Leave out the pictures and return every entry exactly as it appears.

INPUT MATERIAL:
-- Opening Marker --

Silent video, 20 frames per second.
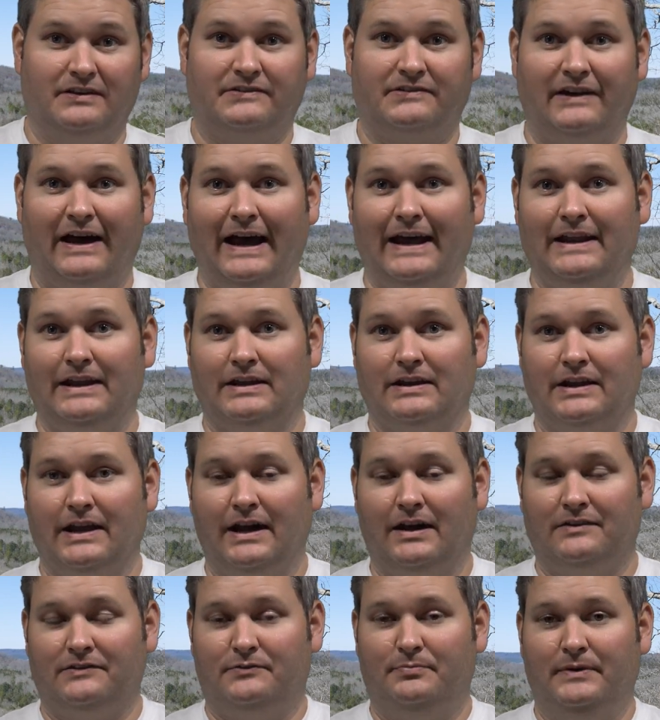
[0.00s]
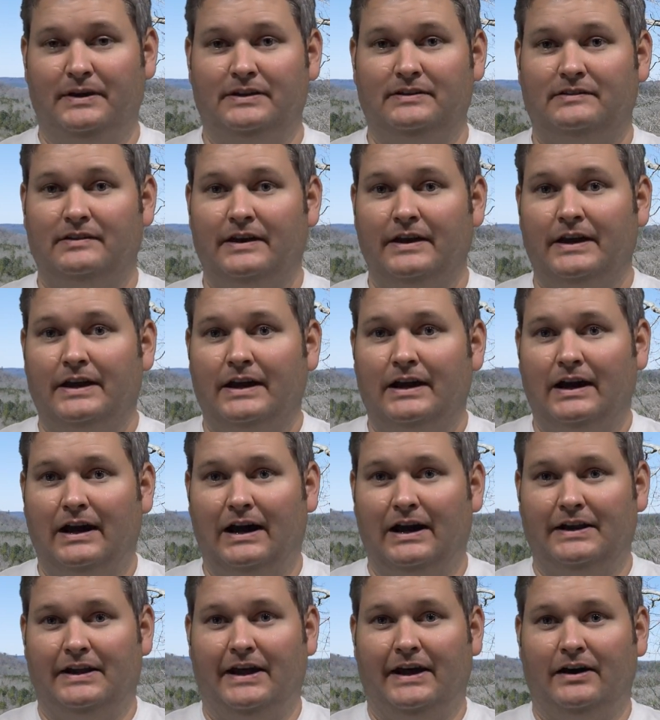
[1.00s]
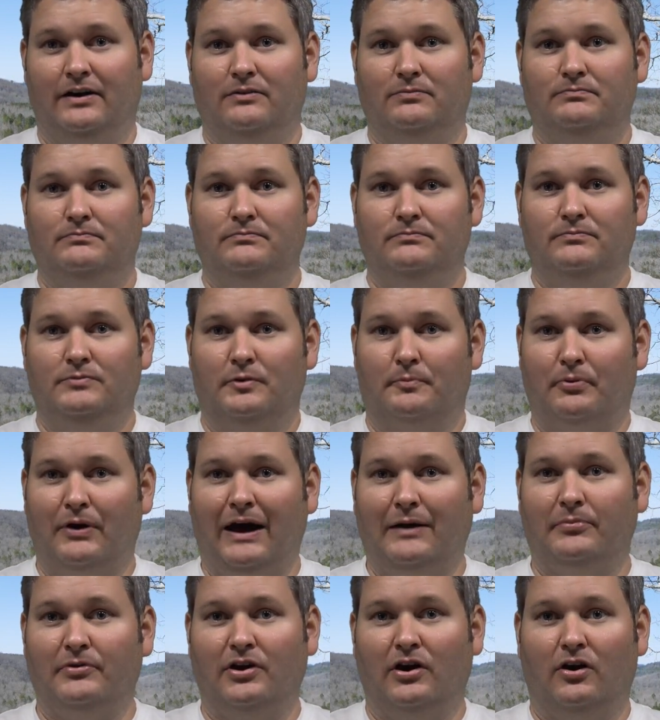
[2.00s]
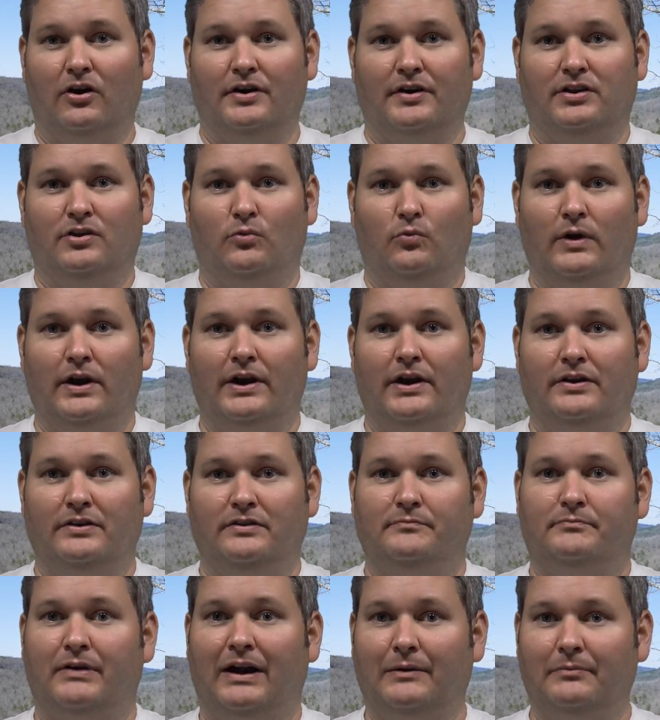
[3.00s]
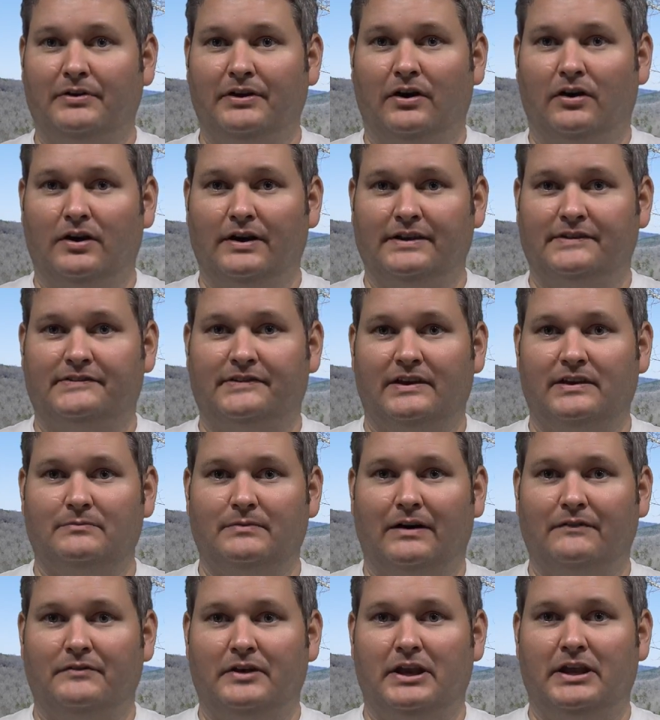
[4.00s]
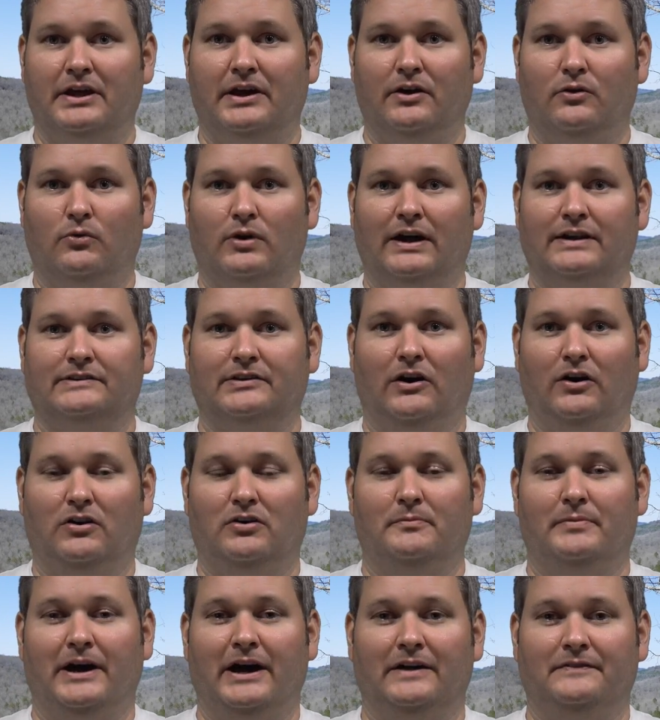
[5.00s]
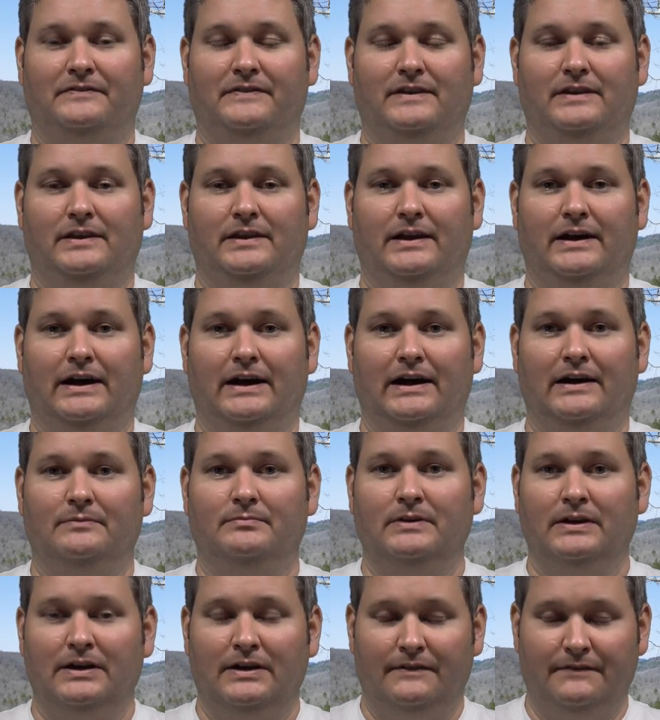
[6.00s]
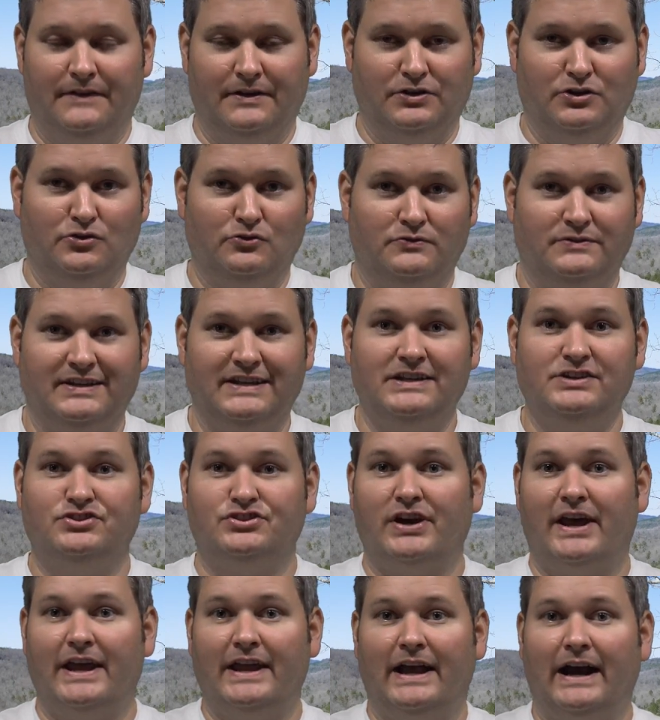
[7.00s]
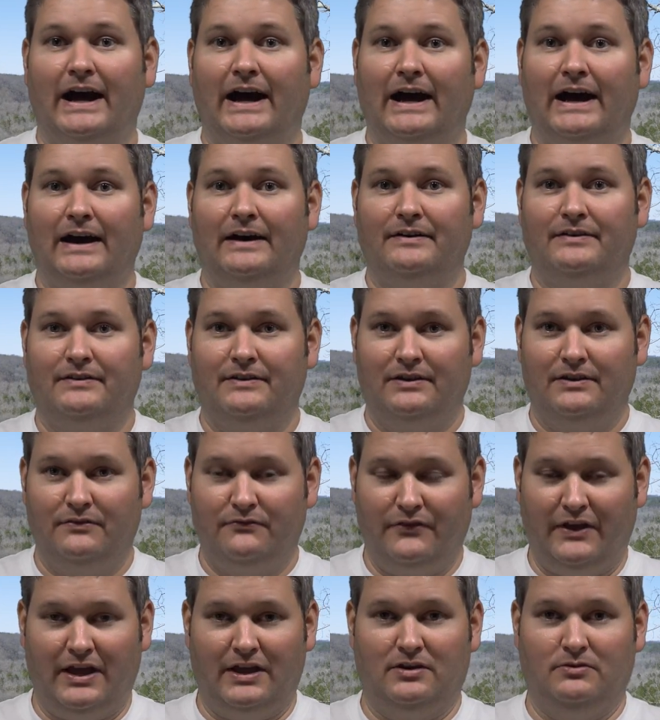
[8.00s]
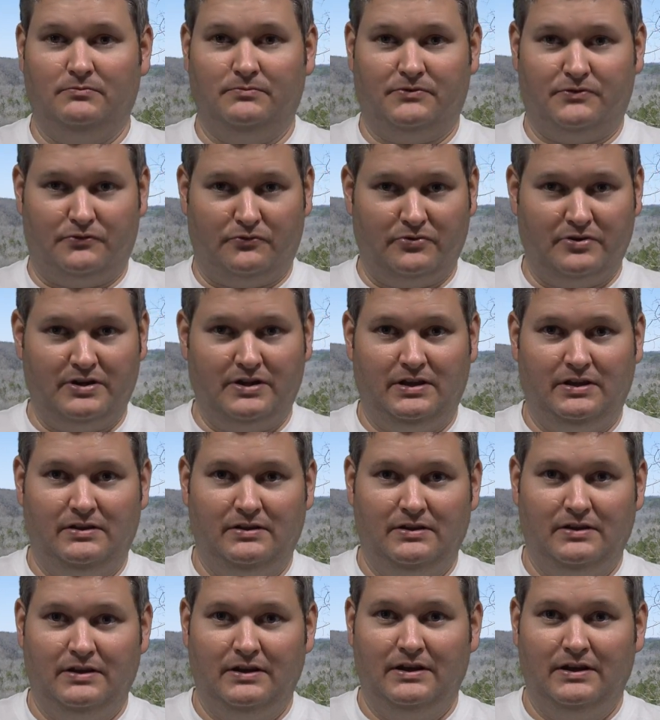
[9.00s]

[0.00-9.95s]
exciting announcement. Uh, now, you're probably already aware, you've probably already seen my video where I talk about the, uh, the new DJI Phantom 3,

-- Closing Marker --

FINISHED TASK:
Silent video, 20 frames per second.
[0.00s]
[1.00s]
[2.00s]
[3.00s]
[4.00s]
[5.00s]
[6.00s]
[7.00s]
[8.00s]
[9.00s]

[0.00-9.95s]
exciting announcement. Uh, now, you're probably already aware, you've probably already seen my video where I talk about the, uh, the new DJI Phantom 3,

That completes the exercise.